The big picture: America's identity is shifting with its population.
- Redistricting will decide how partisan power is divvied up for the next decade — but in some states, those politically driven decisions may obscure these deeper statistical trends.
By the numbers: White, non-Hispanic Americans are about 58% of the U.S. population, according to data from the 2020 census released on Thursday. That's lower than the estimates of 60%, and it compares with about 64% in 2010.
- They are no longer the racial-ethnic majority in 400 of the nation's 3,100+ counties and county equivalents, up from 340 a decade ago.
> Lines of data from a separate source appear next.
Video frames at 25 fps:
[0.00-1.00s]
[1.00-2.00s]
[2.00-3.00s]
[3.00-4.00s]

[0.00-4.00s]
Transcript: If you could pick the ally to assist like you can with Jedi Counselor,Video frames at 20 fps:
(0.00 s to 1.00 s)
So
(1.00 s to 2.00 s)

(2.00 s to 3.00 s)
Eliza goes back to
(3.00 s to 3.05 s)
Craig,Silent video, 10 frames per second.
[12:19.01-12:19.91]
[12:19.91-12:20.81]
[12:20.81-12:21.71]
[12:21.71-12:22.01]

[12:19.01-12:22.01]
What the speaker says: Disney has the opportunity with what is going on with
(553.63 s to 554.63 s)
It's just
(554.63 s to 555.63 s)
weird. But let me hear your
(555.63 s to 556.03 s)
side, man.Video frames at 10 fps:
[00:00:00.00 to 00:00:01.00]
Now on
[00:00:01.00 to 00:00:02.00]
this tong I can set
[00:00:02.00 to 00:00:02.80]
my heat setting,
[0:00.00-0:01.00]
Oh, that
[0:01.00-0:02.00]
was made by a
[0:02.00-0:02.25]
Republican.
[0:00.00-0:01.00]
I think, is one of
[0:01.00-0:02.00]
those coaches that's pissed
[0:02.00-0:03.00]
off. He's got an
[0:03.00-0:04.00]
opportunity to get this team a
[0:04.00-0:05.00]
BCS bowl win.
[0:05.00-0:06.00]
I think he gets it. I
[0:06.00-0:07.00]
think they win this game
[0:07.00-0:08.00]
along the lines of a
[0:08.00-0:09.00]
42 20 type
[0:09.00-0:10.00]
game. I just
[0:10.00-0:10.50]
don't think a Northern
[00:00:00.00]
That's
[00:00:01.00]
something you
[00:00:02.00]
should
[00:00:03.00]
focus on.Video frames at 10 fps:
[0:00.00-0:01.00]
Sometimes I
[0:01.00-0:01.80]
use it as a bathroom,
Be smart: The pace of the decline may reflect a combination of actual change plus new ways the Census Bureau is asking about demographic identity to capture Americans who identify with more than one race.
The intrigue: Nonwhiteness and diversity are actually two different measures. The Census also has developed a way to calculate diversity based on how likely it is that two people chosen at random within a boundary will be of different races or ethnicities.
- The least diverse state, by this measure, is Maine, at 19%. The most diverse is Hawaii, at 76%.